James Marsden, Ph.D, new executive director of food safety |
Chipotle in the SEC filing also said it had hired James Marsden, PhD., as executive director of food safety. Dr. Marsden previously was on the faculty at Kansas State University’s Animal Science and Industry Department as the Regent’s Distinguished Professor of Food Safety and Security. He also served as the associate director of the Biosecurity Research Institute at the university.
The Centers for Disease Control and Prevention in 2015 linked food safety outbreaks that affected dozens of people to Chipotle. The CDC on Feb. 1 of this year said the outbreaks appeared to be over, but Chipotle’s sales figures are still ailing.
Comparable store sales declined 22 percent in the week ended March 7, according to the March 15 S.E.C. filing.
“We are pleased to show that over the past six months our sales have begun an upward trend, and we’re beginning to recover lost sales since the C.D.C. completed its investigation and we began actively inviting consumers back into the restaurants,” said Steve Ells, chairman and co-chief executive officer of Chipotle, at the Bank of America Merrill Lynch Consumer & Retail Tech Conference on March 16 in New York.
Steve Ells, chairman and co-CEO of Chipotle |
Comparable store sales, however, fell 27 percent in the second week of March after news broke that Chipotle closed one Boston restaurant. The closing came after some Chipotle workers, but not customers, became ill.
“We are proud of what our teams did in Boston,” said Jack Hartung, chief financial officer. “We are proud that they didn't work while sick.

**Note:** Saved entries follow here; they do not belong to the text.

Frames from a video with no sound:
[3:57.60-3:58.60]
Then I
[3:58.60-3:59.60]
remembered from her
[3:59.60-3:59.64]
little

We're proud that the teams reacted quickly. We're proud that no customers were affected during this time, and so, our protocols are working.

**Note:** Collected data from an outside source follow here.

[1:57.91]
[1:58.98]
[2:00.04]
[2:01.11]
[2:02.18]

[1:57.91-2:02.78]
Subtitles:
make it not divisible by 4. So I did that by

“Unfortunately, the press got a hold of it, and it did have an impact, but we are already seeing the recovery, and so even though this shows that we took a step backwards, we are already in the last day or two seeing that the sales are recovering.”

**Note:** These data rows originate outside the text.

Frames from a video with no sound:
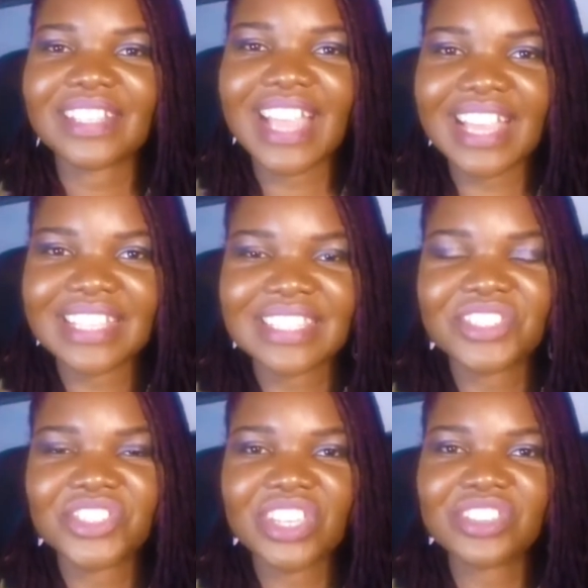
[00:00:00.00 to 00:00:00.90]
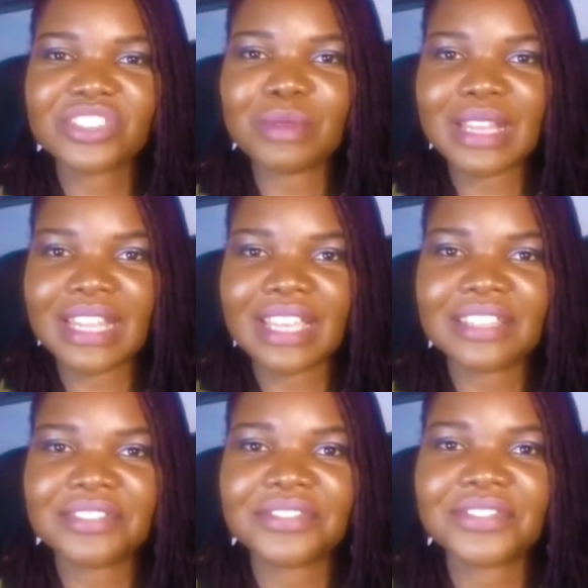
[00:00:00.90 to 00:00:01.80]
art changed my
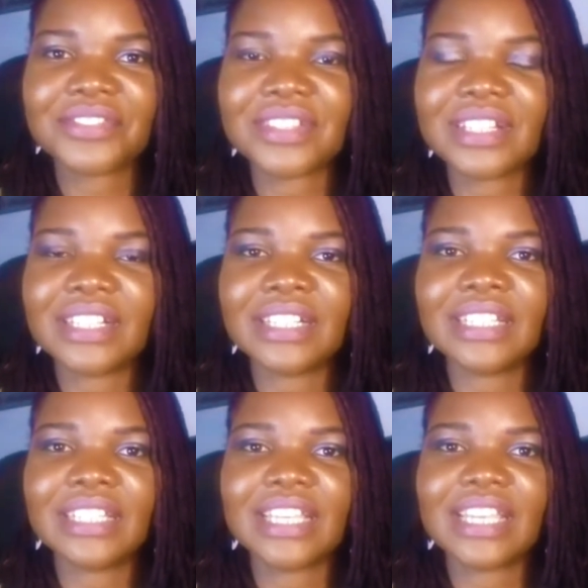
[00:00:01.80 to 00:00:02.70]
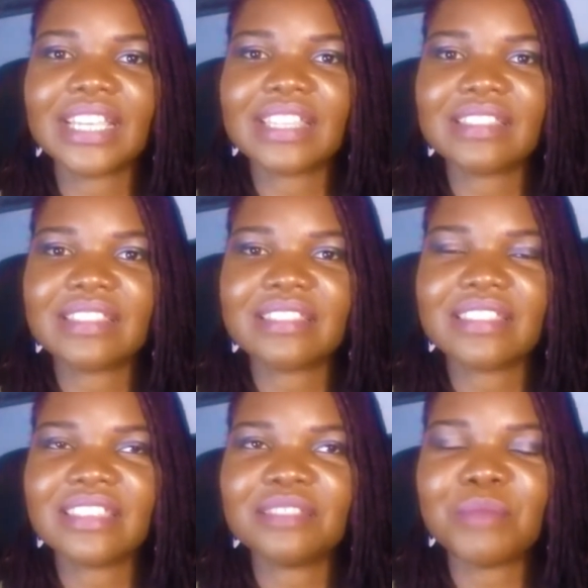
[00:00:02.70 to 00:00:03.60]
life
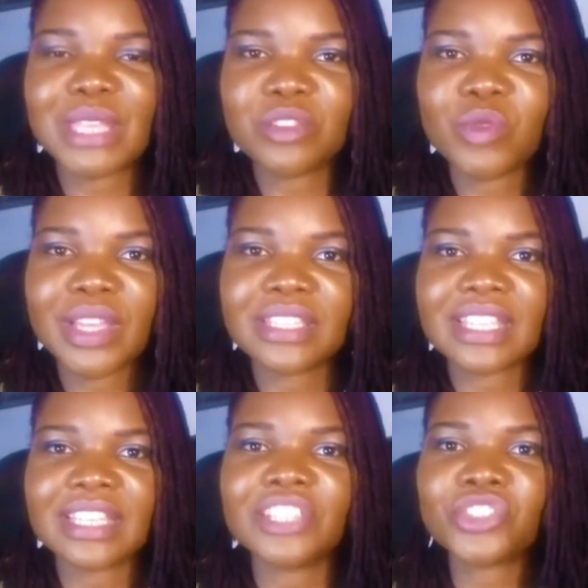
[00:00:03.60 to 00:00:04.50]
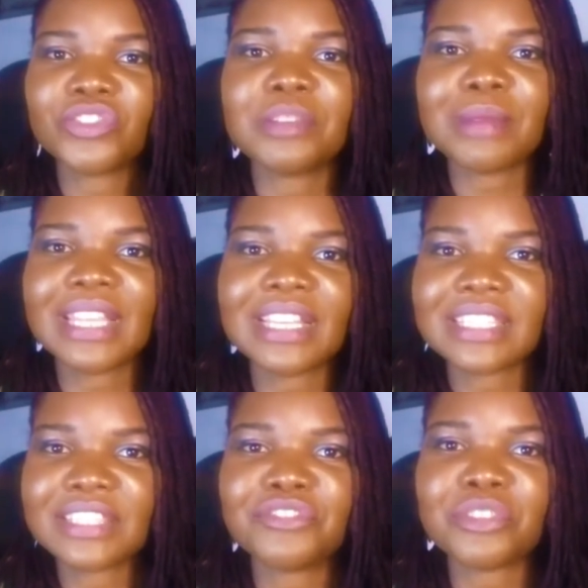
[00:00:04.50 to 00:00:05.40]
in many ways, and each of the money I
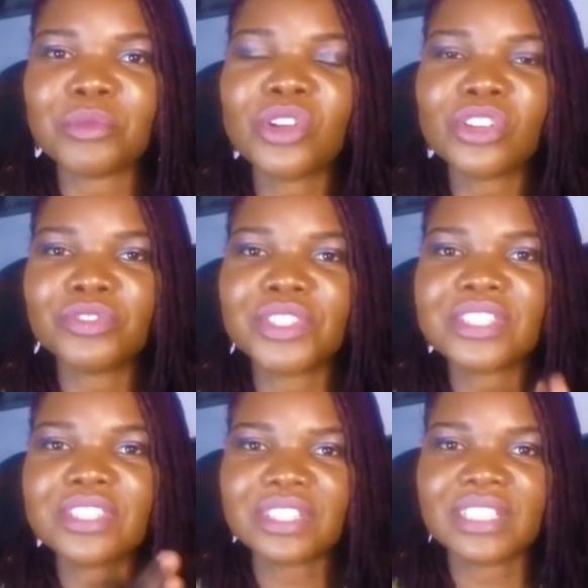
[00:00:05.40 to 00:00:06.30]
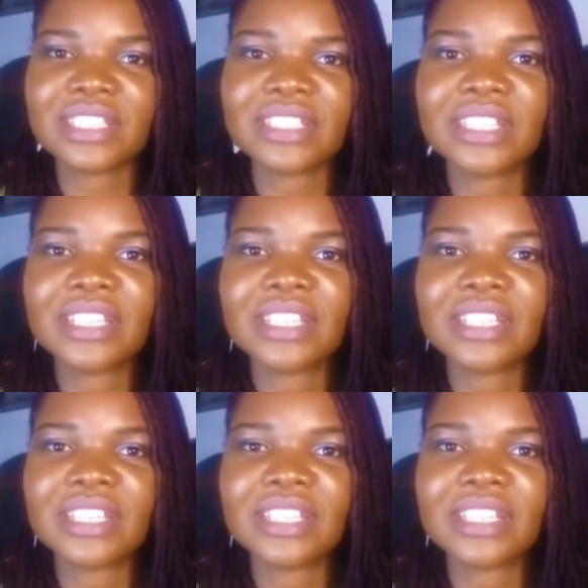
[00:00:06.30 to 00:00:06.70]
received from all of these three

In relation to the first-quarter loss, Denver-based Chipotle expects increased spending in marketing and promotions in the first half of 2016, according to the S.E.C. filing. The chain also expects higher food costs because of additional food safety protocols.
“Our earnings and margins are not going to be very impressive in the short term,” Hartung said. “It is worse than I thought. There aren’t new costs that crept in, just the costs that we knew were going to creep in and have a dampening effect on our margins and our earnings were higher than I thought.”
Chipotle said its free burrito offers via mobile and direct mail have been successful so far. Mark Crumpacker, chief creative and development officer, said redemption rates were 67% for the mobile offers. He expects the mail offers to have redemption rates between 20 percent and 30 percent.
Crumpacker also addressed a question about how a cause for the 2015 food safety outbreaks was never found.
“We have many more fresh ingredients than a typical fast-food restaurant, and so there are potentially a lot of sources for such an incident,” he said.
The restaurant chain worked with the CDC, epidemiologists, food safety experts and local health departments, he said.
“We think we have a pretty good idea (about what caused the outbreak), but not definitely are we going to say what it was,” Crumpacker said.